• **Your objective**
Could you reproduce the lines below from the one with "Frames from a" through the one with "Transcript: I suppose"? Keep both ends and add nothing.

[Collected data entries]
'''
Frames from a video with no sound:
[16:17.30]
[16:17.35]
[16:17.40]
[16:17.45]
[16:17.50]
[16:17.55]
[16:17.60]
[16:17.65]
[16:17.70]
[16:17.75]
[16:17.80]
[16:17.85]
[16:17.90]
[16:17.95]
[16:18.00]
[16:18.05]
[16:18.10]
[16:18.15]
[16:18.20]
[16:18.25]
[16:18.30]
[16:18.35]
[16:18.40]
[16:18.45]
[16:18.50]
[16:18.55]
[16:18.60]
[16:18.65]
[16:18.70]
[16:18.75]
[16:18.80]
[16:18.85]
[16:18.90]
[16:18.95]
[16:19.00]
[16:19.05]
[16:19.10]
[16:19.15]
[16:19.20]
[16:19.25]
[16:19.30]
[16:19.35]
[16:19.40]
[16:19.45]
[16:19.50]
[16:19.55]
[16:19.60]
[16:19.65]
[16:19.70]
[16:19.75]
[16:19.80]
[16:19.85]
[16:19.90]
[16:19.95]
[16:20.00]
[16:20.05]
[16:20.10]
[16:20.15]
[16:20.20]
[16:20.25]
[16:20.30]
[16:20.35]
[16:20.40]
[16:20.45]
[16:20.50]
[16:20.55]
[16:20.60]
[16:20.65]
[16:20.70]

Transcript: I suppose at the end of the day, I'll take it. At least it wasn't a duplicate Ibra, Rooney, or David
'''
'''
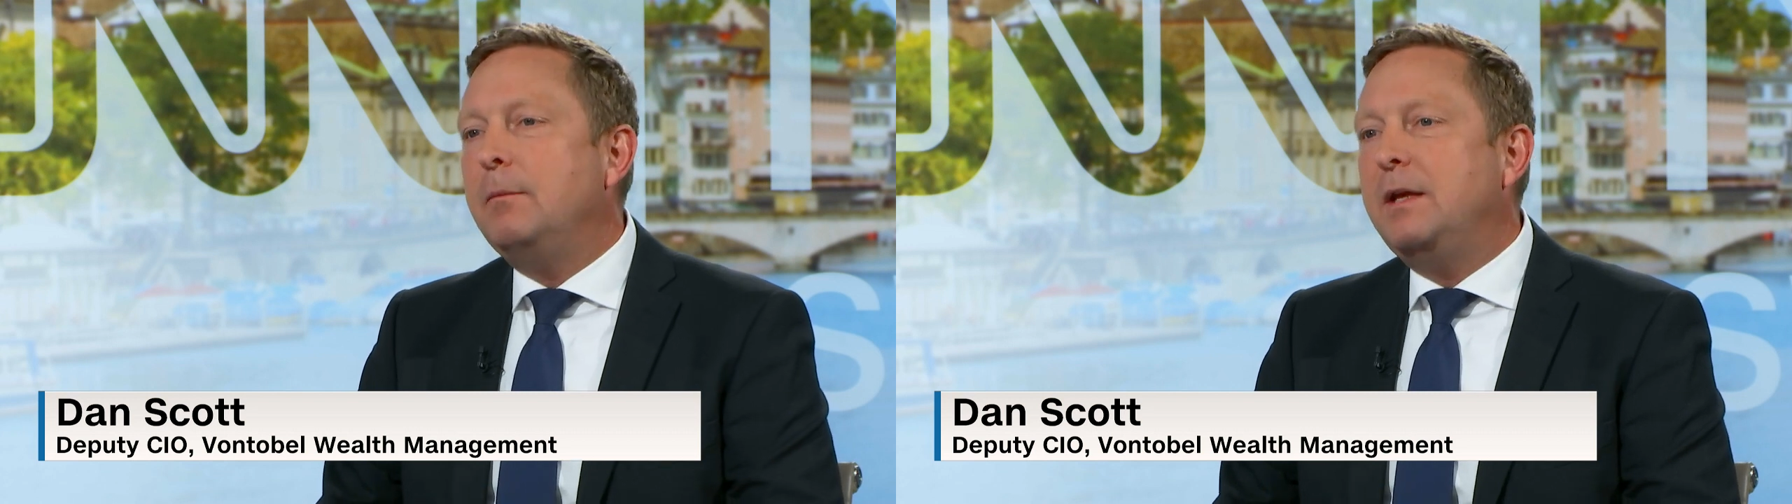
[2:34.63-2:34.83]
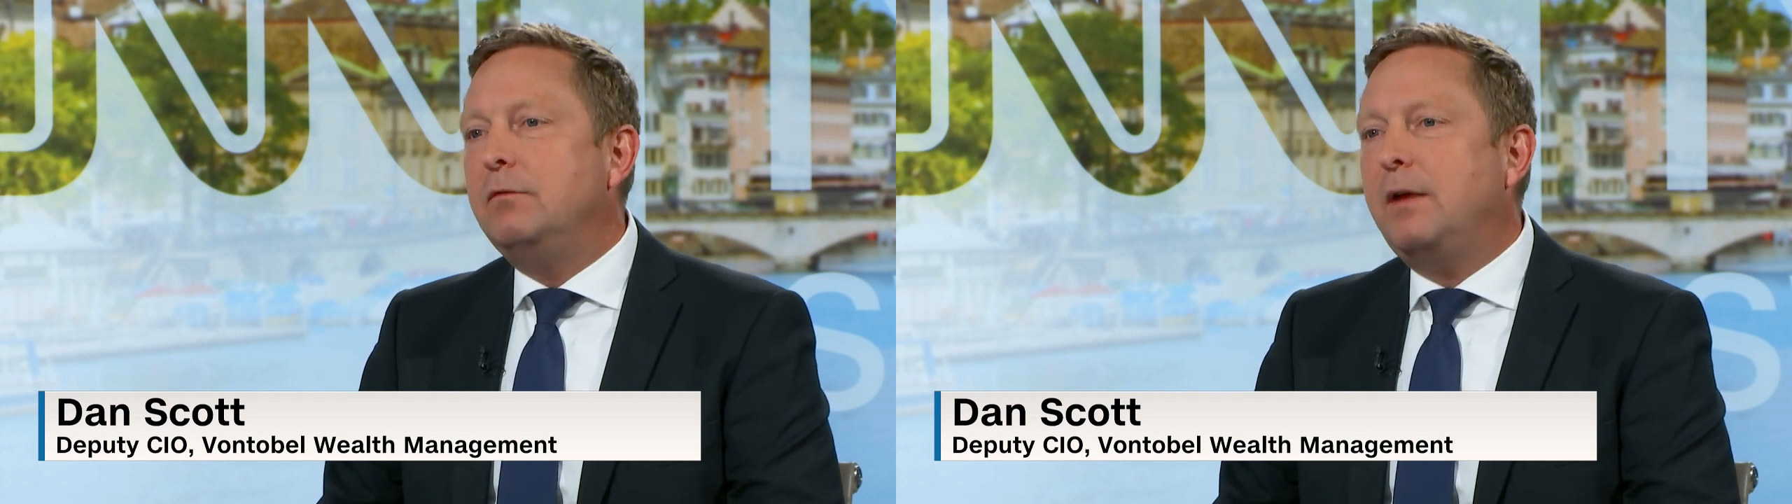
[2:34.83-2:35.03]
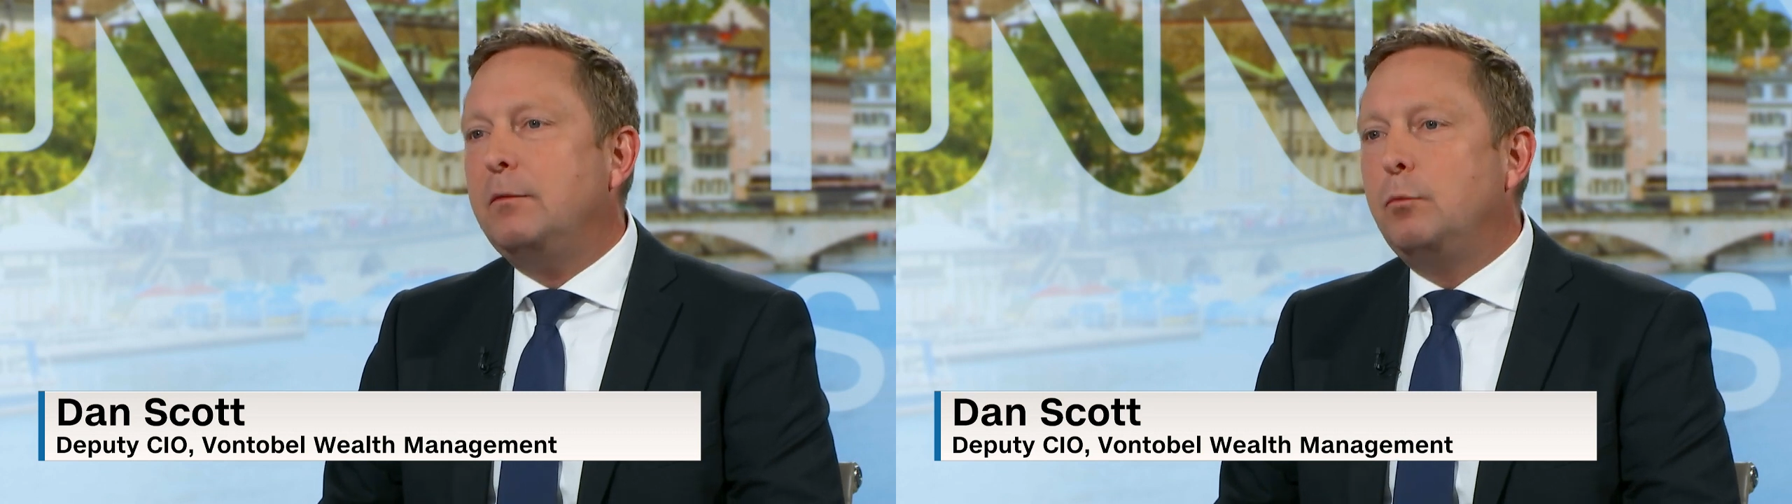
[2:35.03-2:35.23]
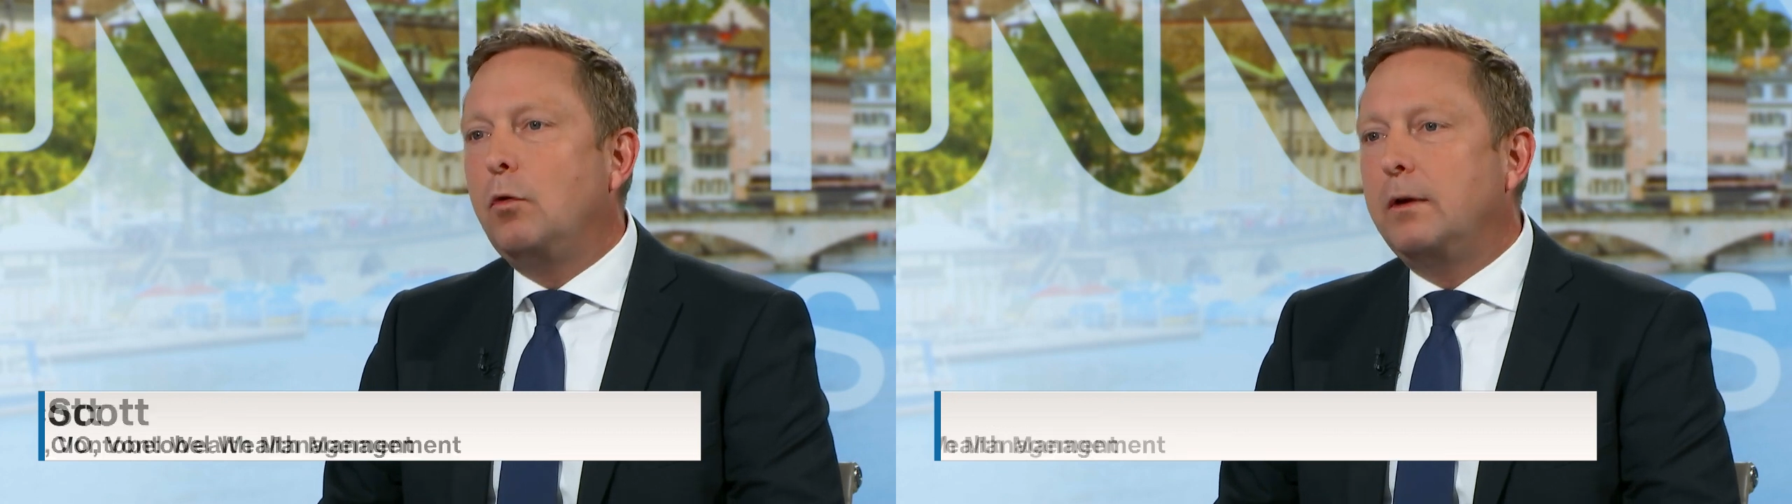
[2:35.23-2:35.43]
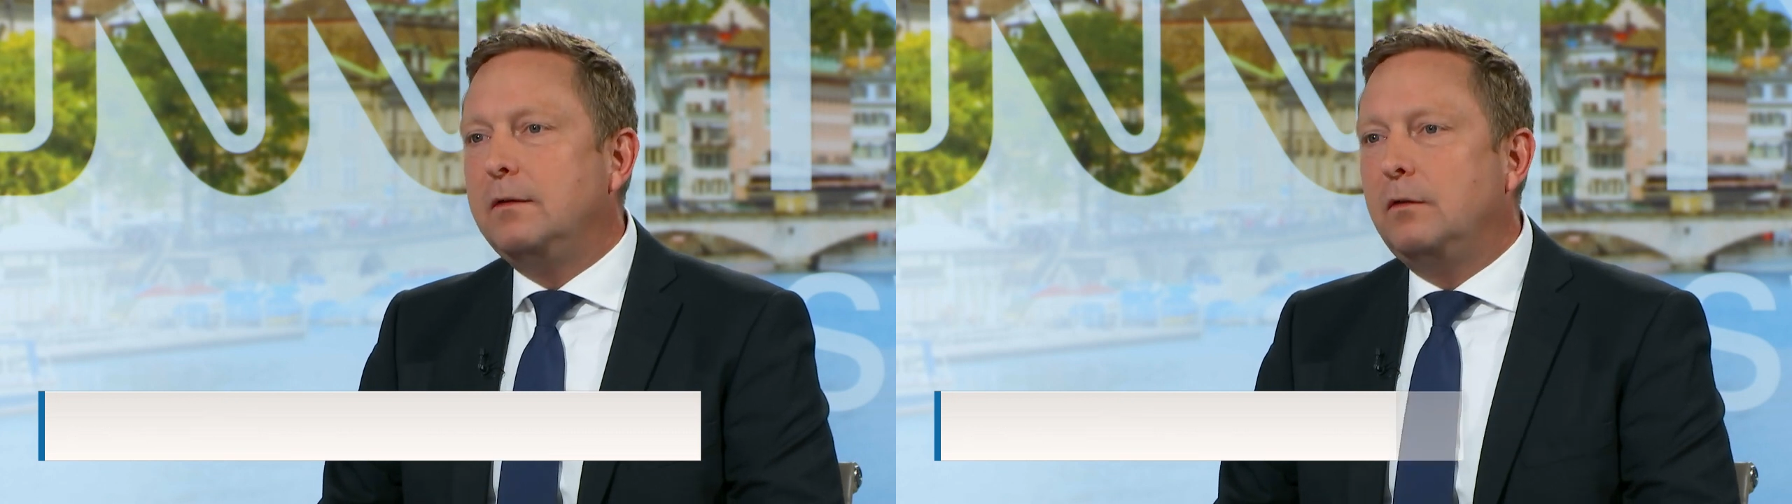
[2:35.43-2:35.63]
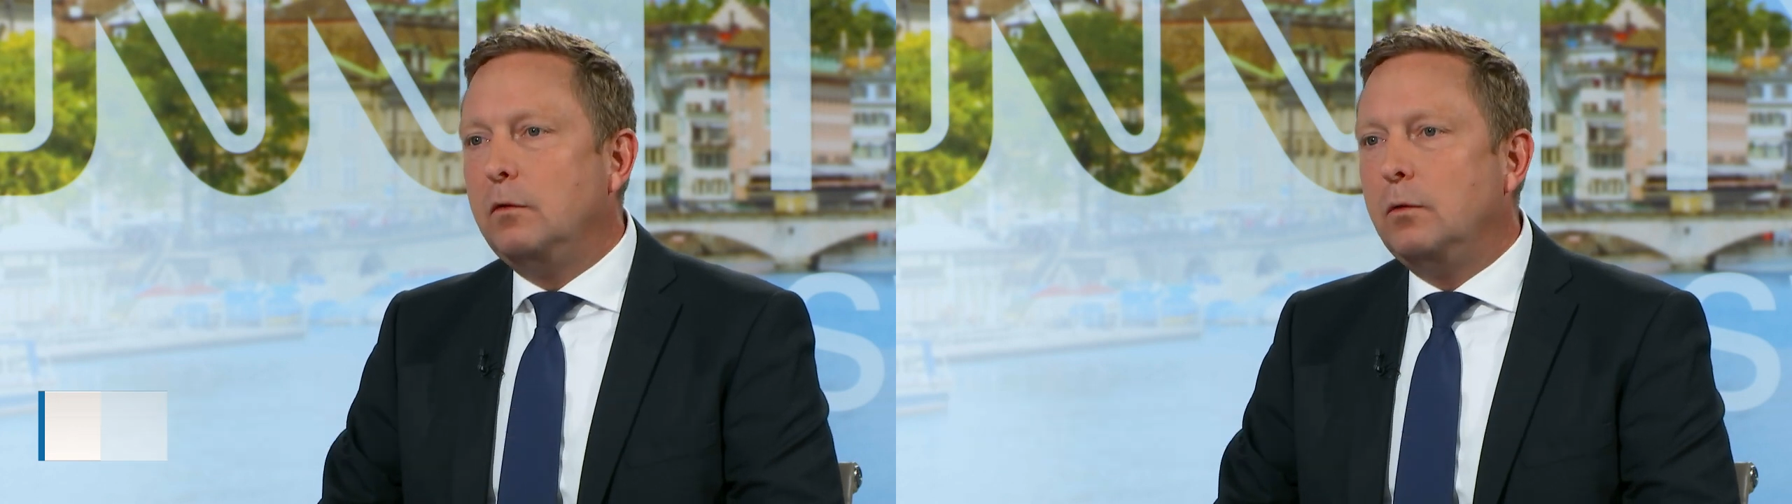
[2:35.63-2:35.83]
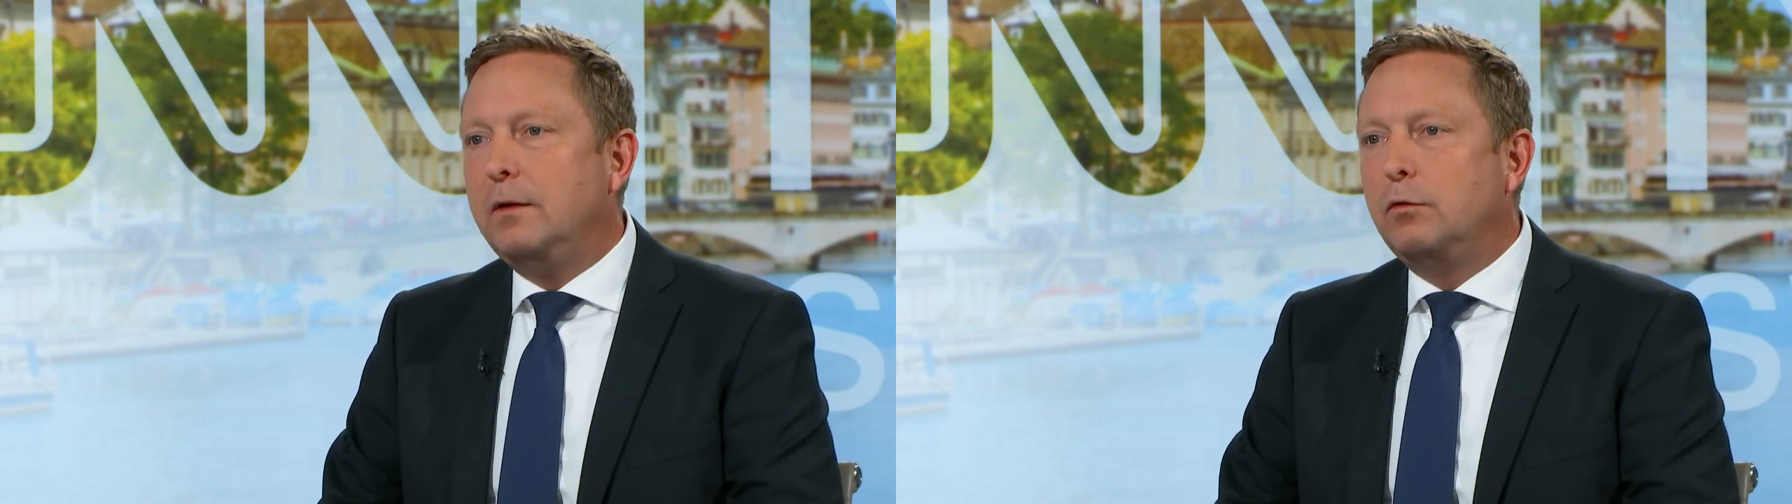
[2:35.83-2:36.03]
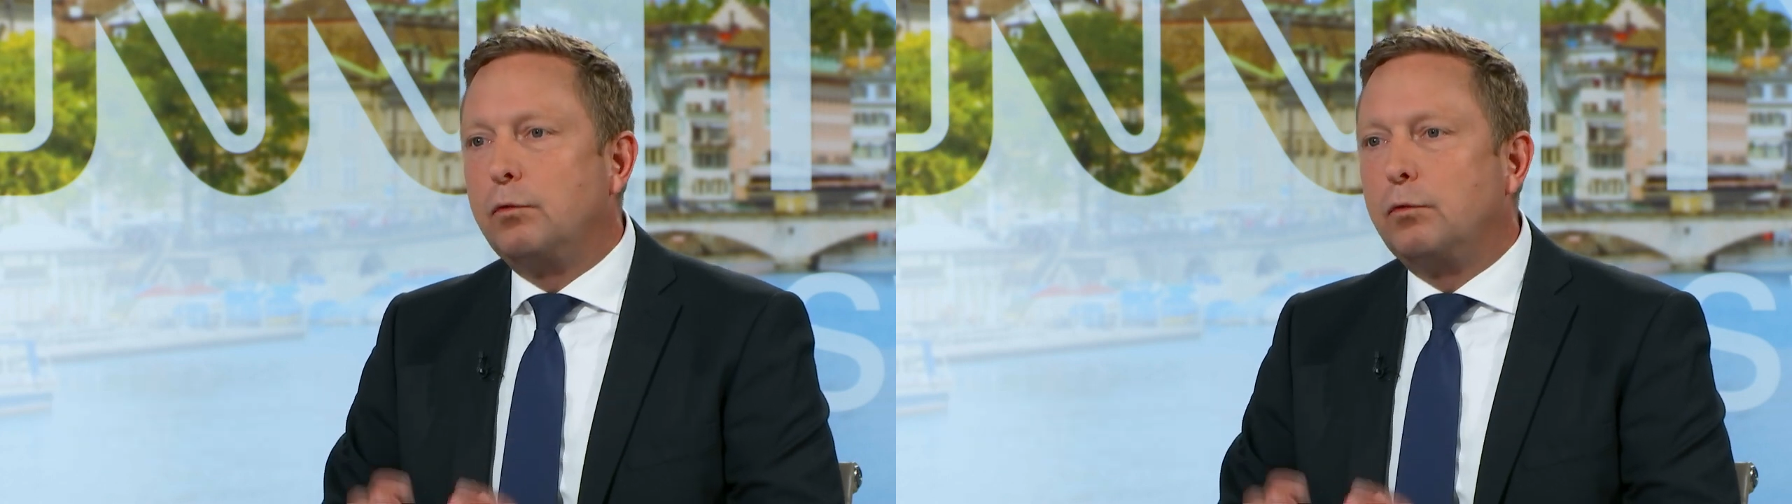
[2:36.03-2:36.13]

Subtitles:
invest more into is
'''
'''
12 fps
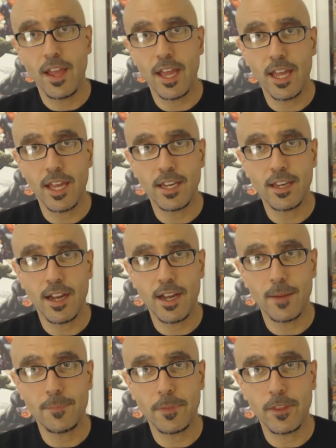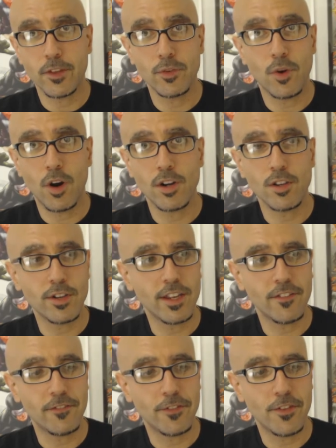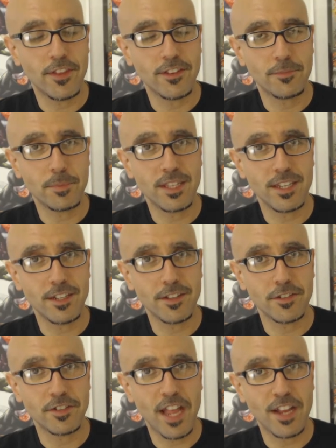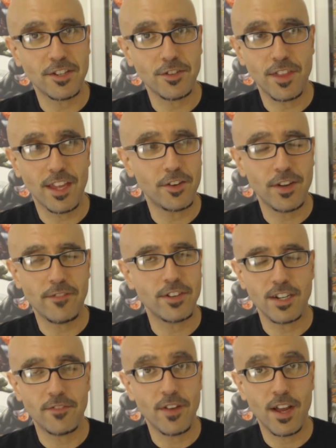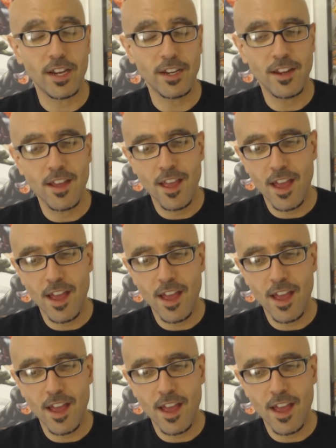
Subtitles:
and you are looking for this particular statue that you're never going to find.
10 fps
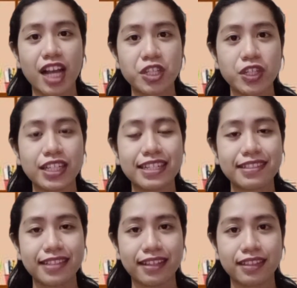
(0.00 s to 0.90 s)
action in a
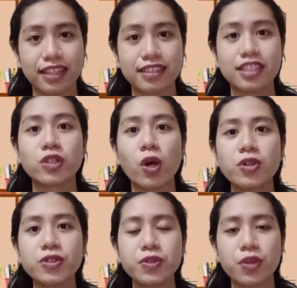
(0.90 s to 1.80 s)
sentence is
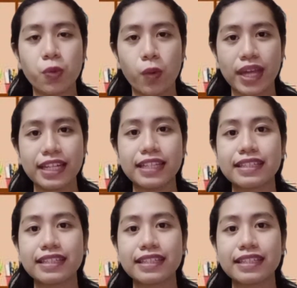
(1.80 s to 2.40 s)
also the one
'''
• **Solution for this task**
Frames from a video with no sound:
[16:17.30]
[16:17.35]
[16:17.40]
[16:17.45]
[16:17.50]
[16:17.55]
[16:17.60]
[16:17.65]
[16:17.70]
[16:17.75]
[16:17.80]
[16:17.85]
[16:17.90]
[16:17.95]
[16:18.00]
[16:18.05]
[16:18.10]
[16:18.15]
[16:18.20]
[16:18.25]
[16:18.30]
[16:18.35]
[16:18.40]
[16:18.45]
[16:18.50]
[16:18.55]
[16:18.60]
[16:18.65]
[16:18.70]
[16:18.75]
[16:18.80]
[16:18.85]
[16:18.90]
[16:18.95]
[16:19.00]
[16:19.05]
[16:19.10]
[16:19.15]
[16:19.20]
[16:19.25]
[16:19.30]
[16:19.35]
[16:19.40]
[16:19.45]
[16:19.50]
[16:19.55]
[16:19.60]
[16:19.65]
[16:19.70]
[16:19.75]
[16:19.80]
[16:19.85]
[16:19.90]
[16:19.95]
[16:20.00]
[16:20.05]
[16:20.10]
[16:20.15]
[16:20.20]
[16:20.25]
[16:20.30]
[16:20.35]
[16:20.40]
[16:20.45]
[16:20.50]
[16:20.55]
[16:20.60]
[16:20.65]
[16:20.70]

Transcript: I suppose at the end of the day, I'll take it. At least it wasn't a duplicate Ibra, Rooney, or David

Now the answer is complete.